El proyecto se ubica claramente en una mentalidad eugenésica: sólo se conservan los embriones “viables”. Los “inviables” se eliminan. No aclara cuándo un embrión es viable. ¿La detección de un chico con síndrome de Down hace al embrión inviable?

c) Eliminación sistemática de embriones (art. 17): el proyecto, al establecer que sólo se pueden conservar los embriones “viables”, parece suponer que se van a descartar los embriones “inviables”. Pero además, en el artículo 17 sostiene que cuando los embriones conservados “no sean reclamados después de un período de diez (10) años deben ser descartados”.

Considerando el enorme número de embriones crioconservados que generan las técnicas extracorpóreas, de sancionarse esta ley asistiremos a masivas y sistemáticas eliminaciones de seres humanos en estado embrionario, concebidos en claro abuso biotecnológico.

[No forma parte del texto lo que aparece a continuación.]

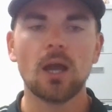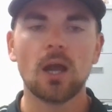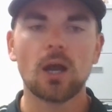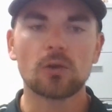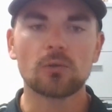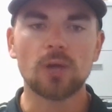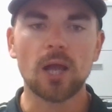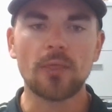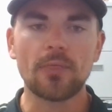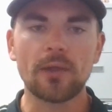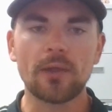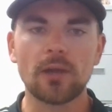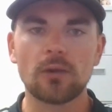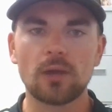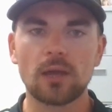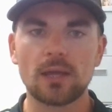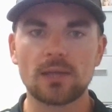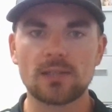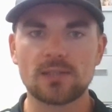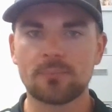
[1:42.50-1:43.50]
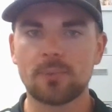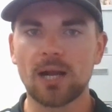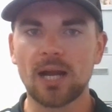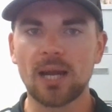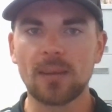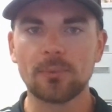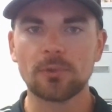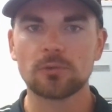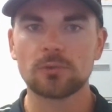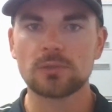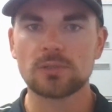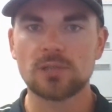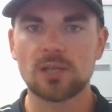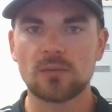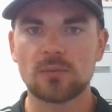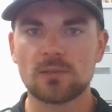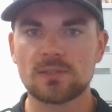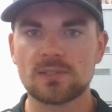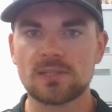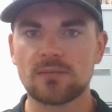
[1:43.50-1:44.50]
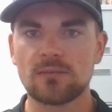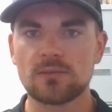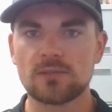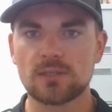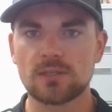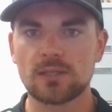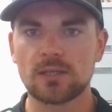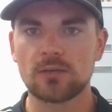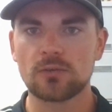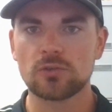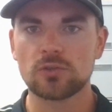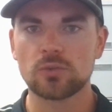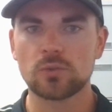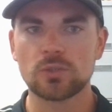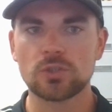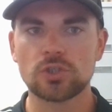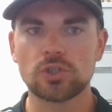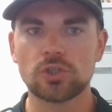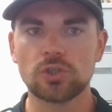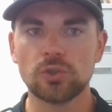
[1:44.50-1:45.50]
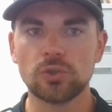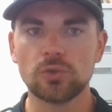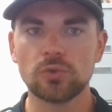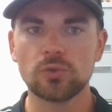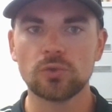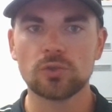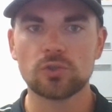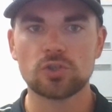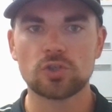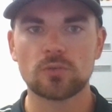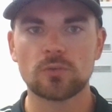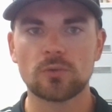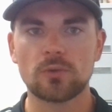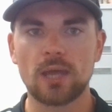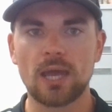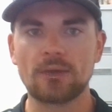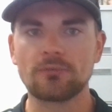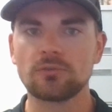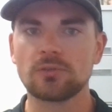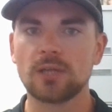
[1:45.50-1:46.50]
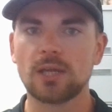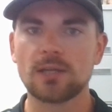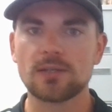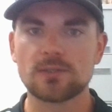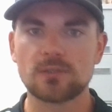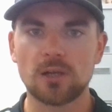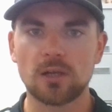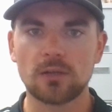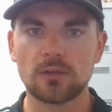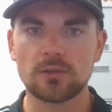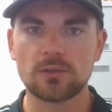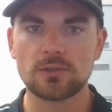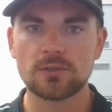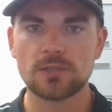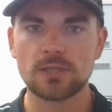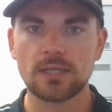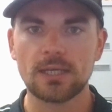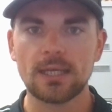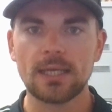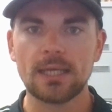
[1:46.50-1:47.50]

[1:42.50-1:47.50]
A Roth IRA is a popular retirement savings account to which you contribute after-tax dollars,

d) Creación por ley de categorías de personas: el proyecto, al calificar a los embriones como viables o inviables, al distinguir entre embriones crioconservados como “cosas” y embriones concebidos naturalmente como “personas”, al distinguir entre hijos con una filiación con dadores anónimos e hijos con filiación según la naturaleza, genera una inadmisible categorización de las personas humanas. Ello es palmariamente violatorio del artículo 16 de la Constitución Nacional que dispone: “La Nación Argentina no admite prerrogativas de sangre, ni de nacimiento… Todos sus habitantes son iguales ante la ley”.

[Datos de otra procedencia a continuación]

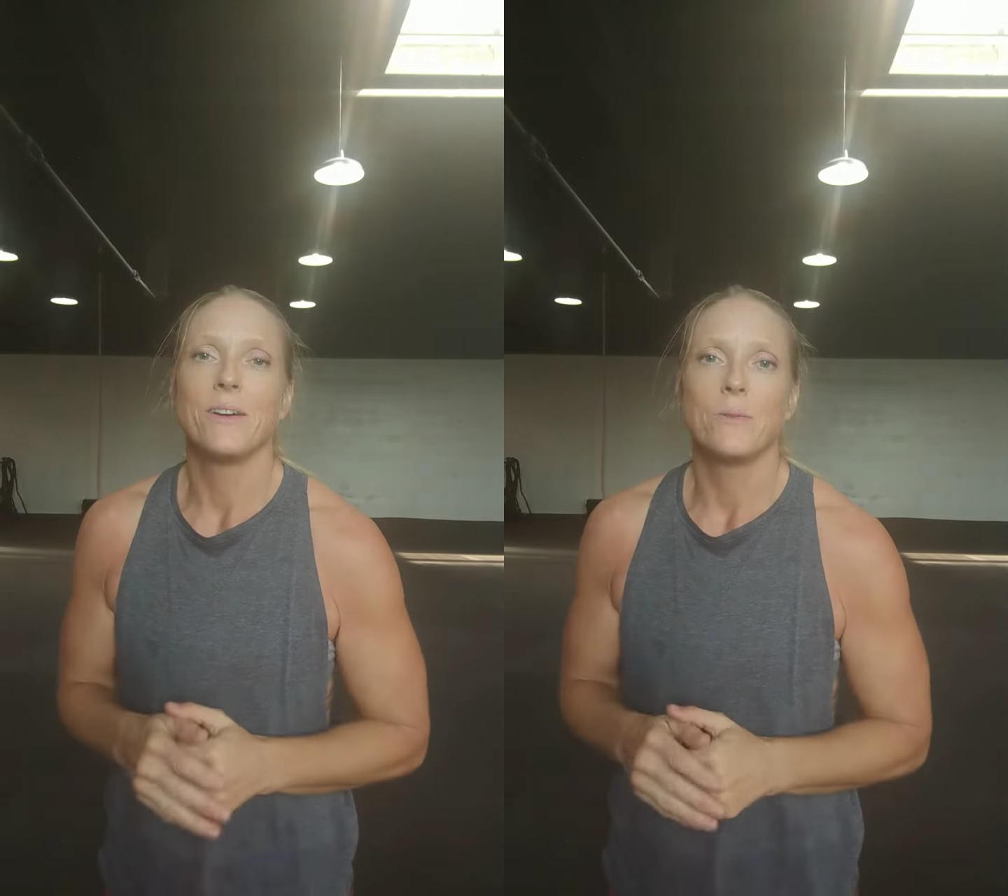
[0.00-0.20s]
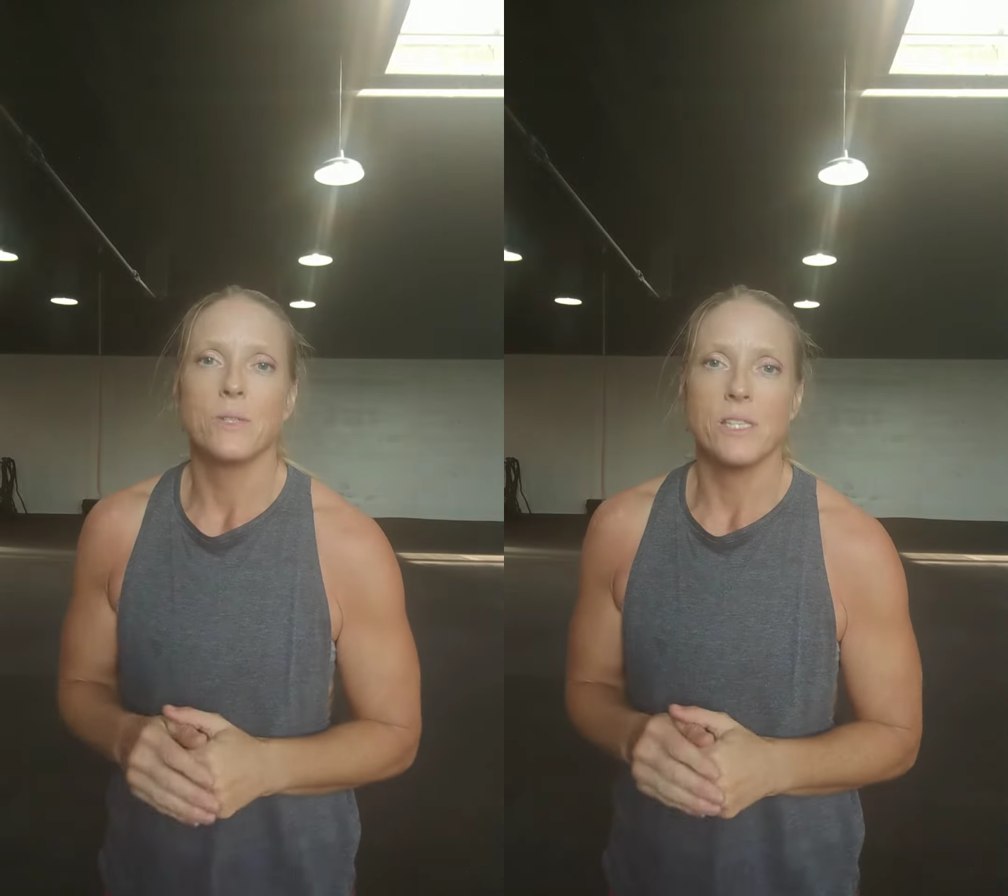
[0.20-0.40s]

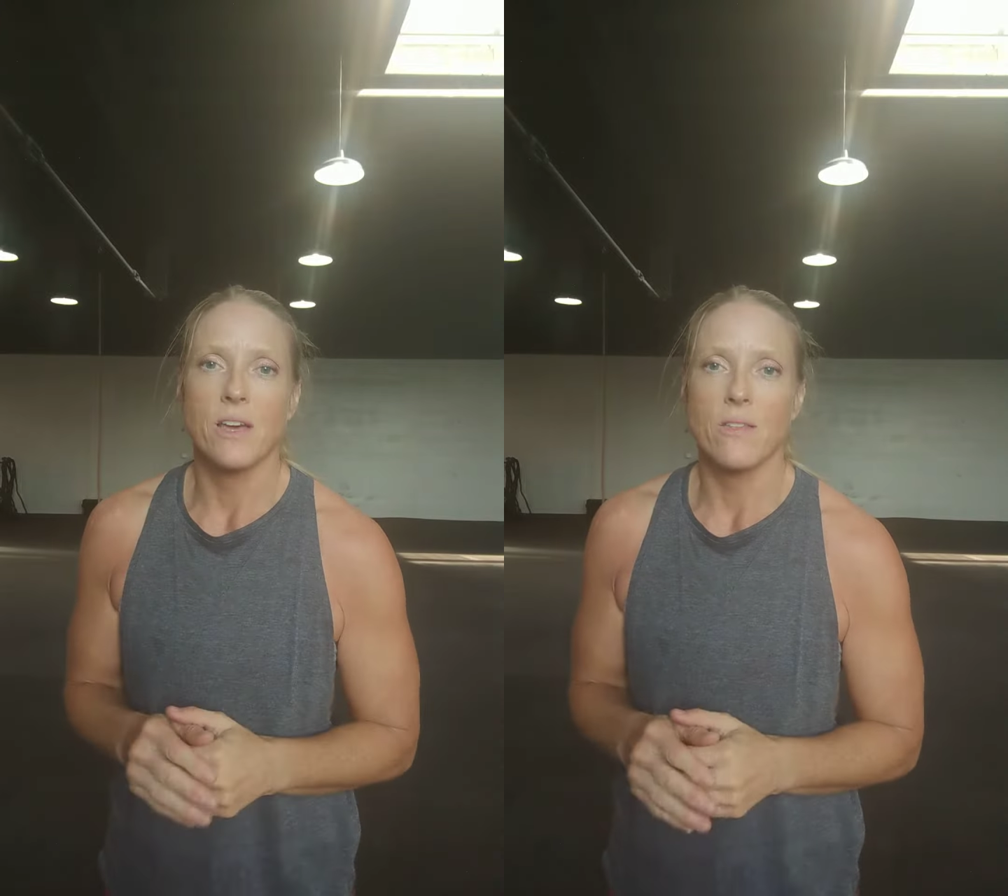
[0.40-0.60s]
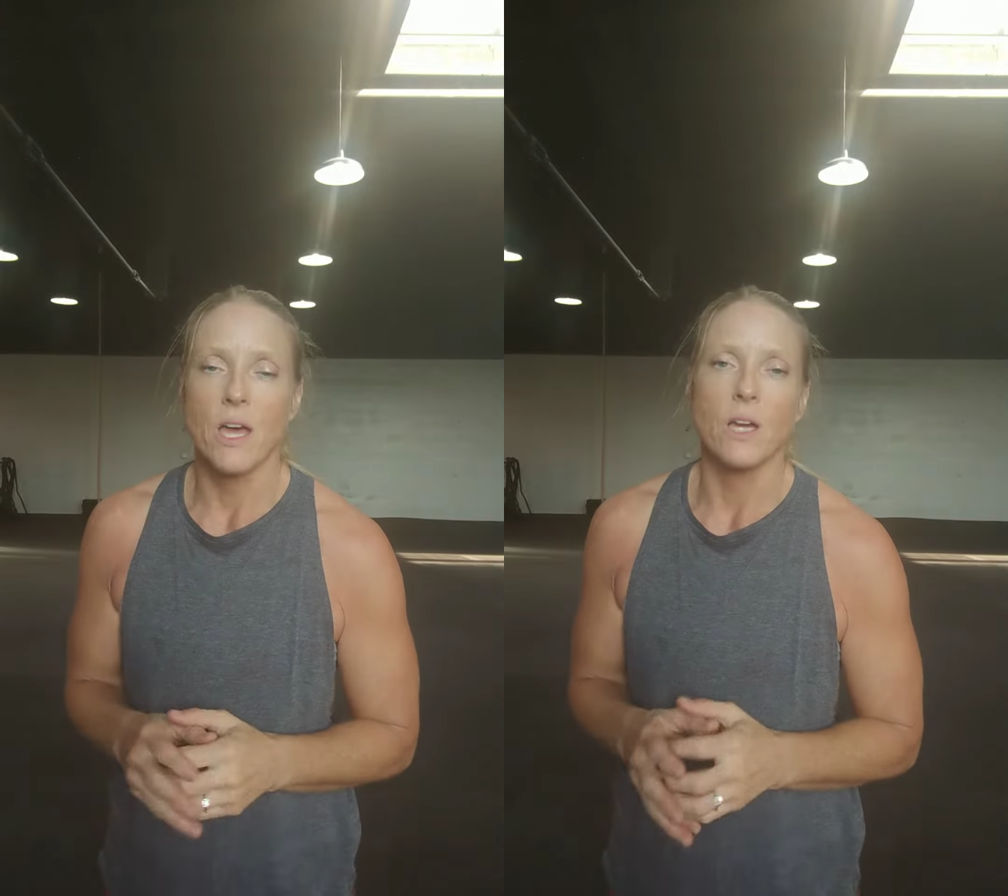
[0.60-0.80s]
We'll see
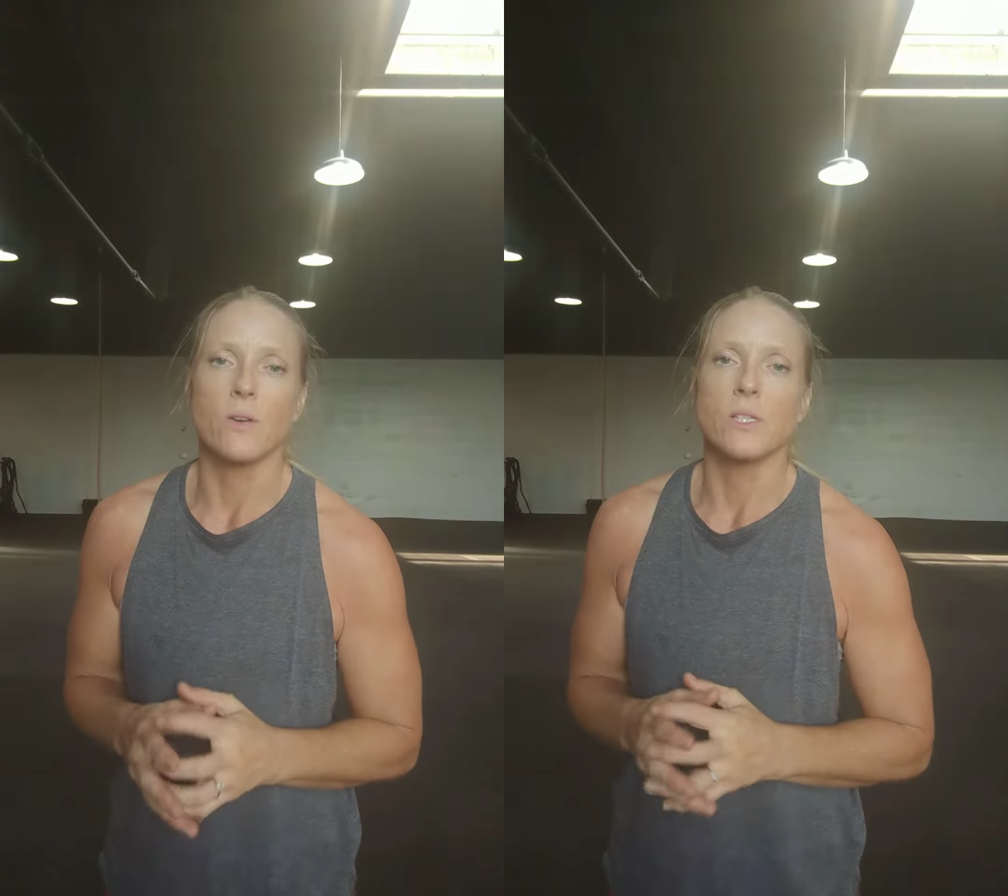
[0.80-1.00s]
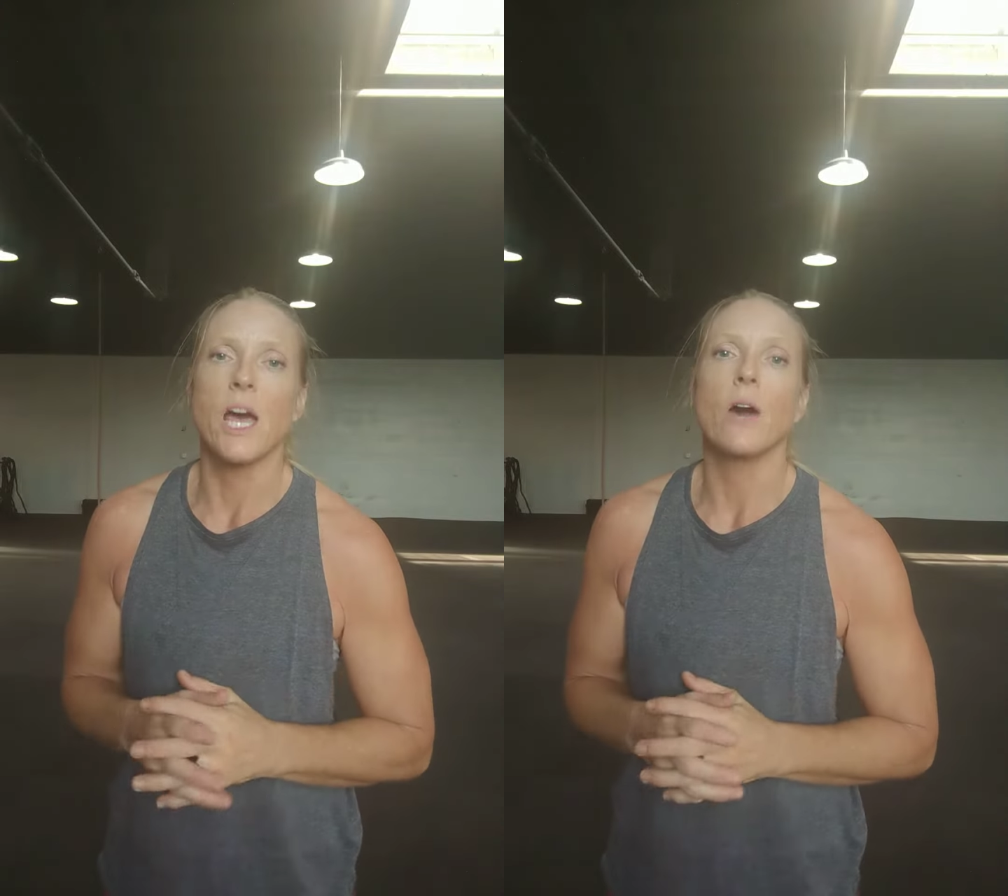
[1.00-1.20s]
how that
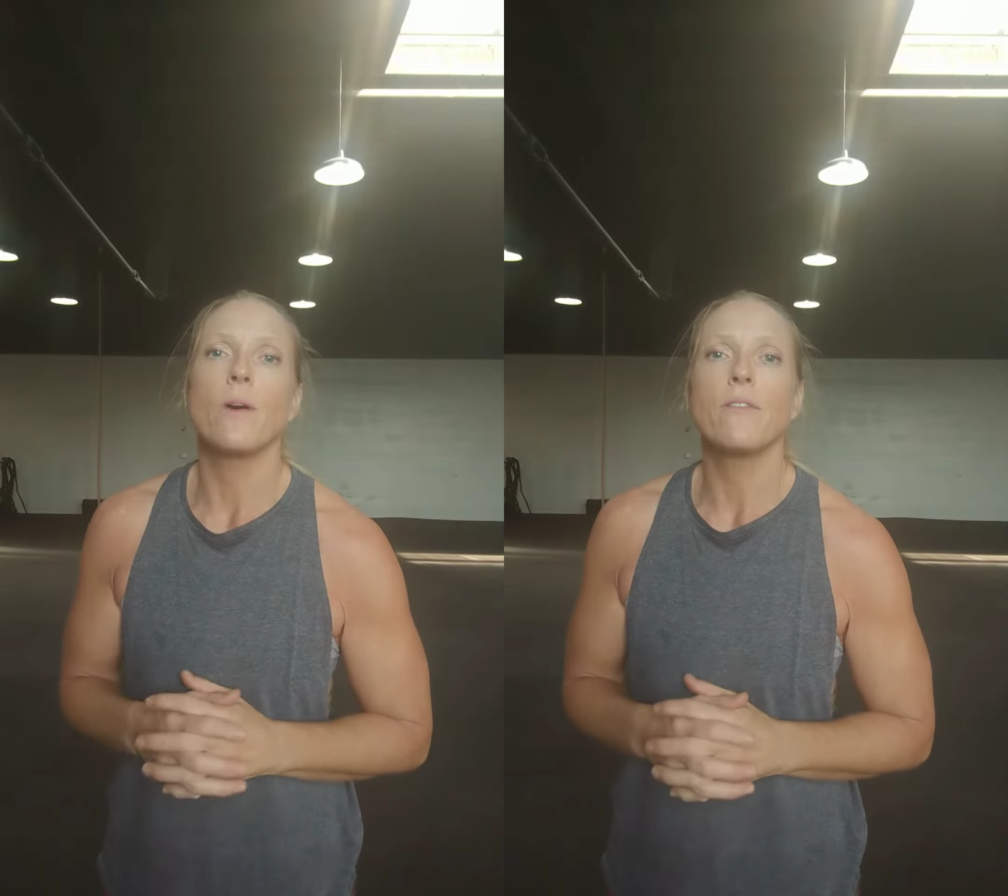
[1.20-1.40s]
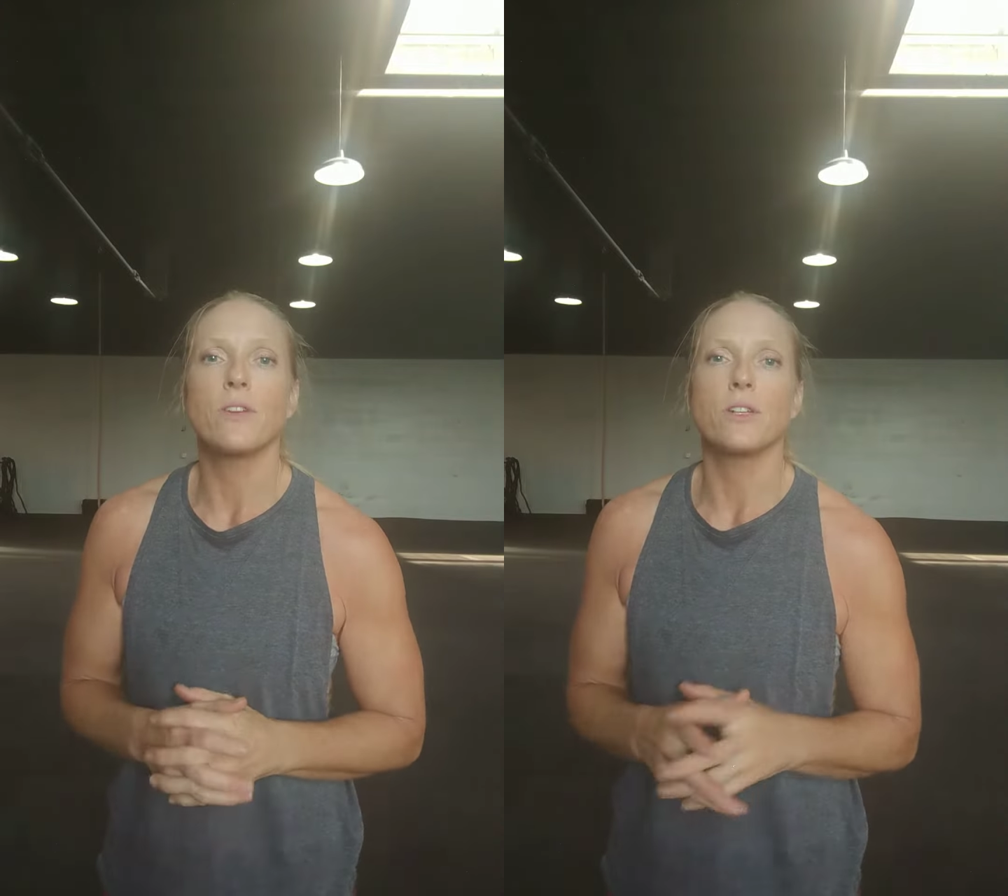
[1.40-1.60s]
goes.
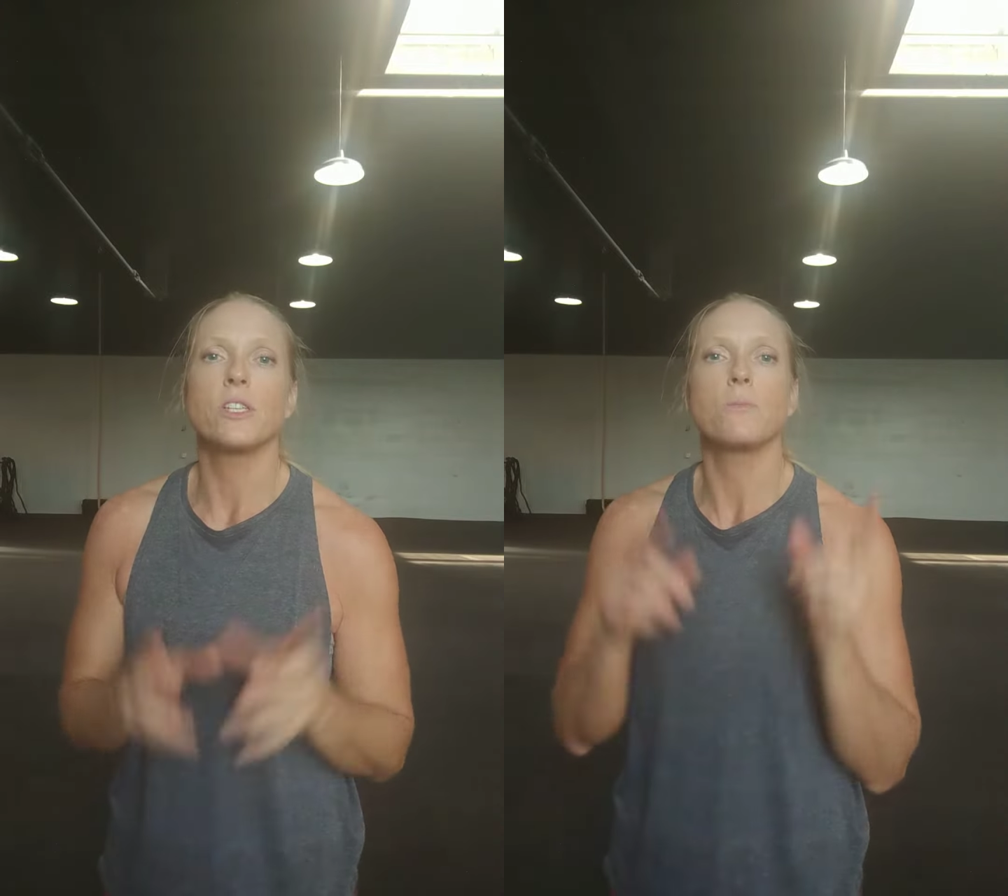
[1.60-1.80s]
However,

e) La presión de las empresas de salud: Si lo pensamos desde otra perspectiva, una presión adicional para la discriminación podría surgir desde las empresas de salud, pues podrían querer procurar evitar a toda costa que “nazca” un niño “inviable” o “enfermo” para así liberarse de los costos –ya previsibles desde la concepción- que demandará su atención.

En este sentido, el proyecto es sumamente insuficiente, pues al permitir todos estos mecanismos de selección, genera un marco regulatorio que admite las presiones de sistemas de salud y amenazas de juicios hacia los médicos o incluso hacia los mismos padres.

Reflexiones finales

Cabe advertir que no hemos analizado algunos temas centrales en la consideración jurídica de las técnicas, como ser el derecho a la vida, la cuestión del anonimato en la dación, las modificaciones a la filiación, la mercantilización de la vida y la falta de normas penales específicas de protección del embrión humano. En otros boletines abordaremos algunos de los temas más urgentes en función del resguardo de la dignidad de la vida y del respeto a la originalidad de la procreación humana.

Ciertamente, en muchos casos las personas procuran acceder a las técnicas por infertilidad o esterilidad y no se plantean situaciones de discriminación genética. El problema es que el legislador atrasa y enfrenta este tema tan complejo y delicado con los antiguos criterios de los años 80, cuando aún no se había producido la revolución genómica y los debates se concentraban en esos problemas de salud. Hoy, las biotecnologías se han corrido del eje de la salud hacia el eje de la satisfacción de deseos reproductivos, como ocurre con las mujeres solas (fértiles) que quieren ser madres solteras, o las parejas del mismo sexo, u otras variantes donde no hay problemas de infertilidad. Estos desafíos son de mucha mayor complejidad y requieren nuevas y firmes respuestas en defensa de la dignidad de cada vida humana.

En el Congreso Argentino se han presentado más de 50 proyectos de ley sobre este tema en los últimos 25 años en forma ininterrumpida. De un seguimiento minucioso de esta historia parlamentaria, es indudable que el dictamen que aquí comentamos es el que resulta más discriminador desde la perspectiva genética. En efecto, al no poner ningún límite a la aplicación de estas técnicas, favorece una utilización bajo una mentalidad consumista adultocéntrica, que subordina el interés y los derechos del niño a los deseos de los adultos

Toda esta manipulación de los gametos y embriones demuestra claramente la vigencia de una mentalidad que cosifica al cuerpo humano, afectando seriamente la dignidad de la persona.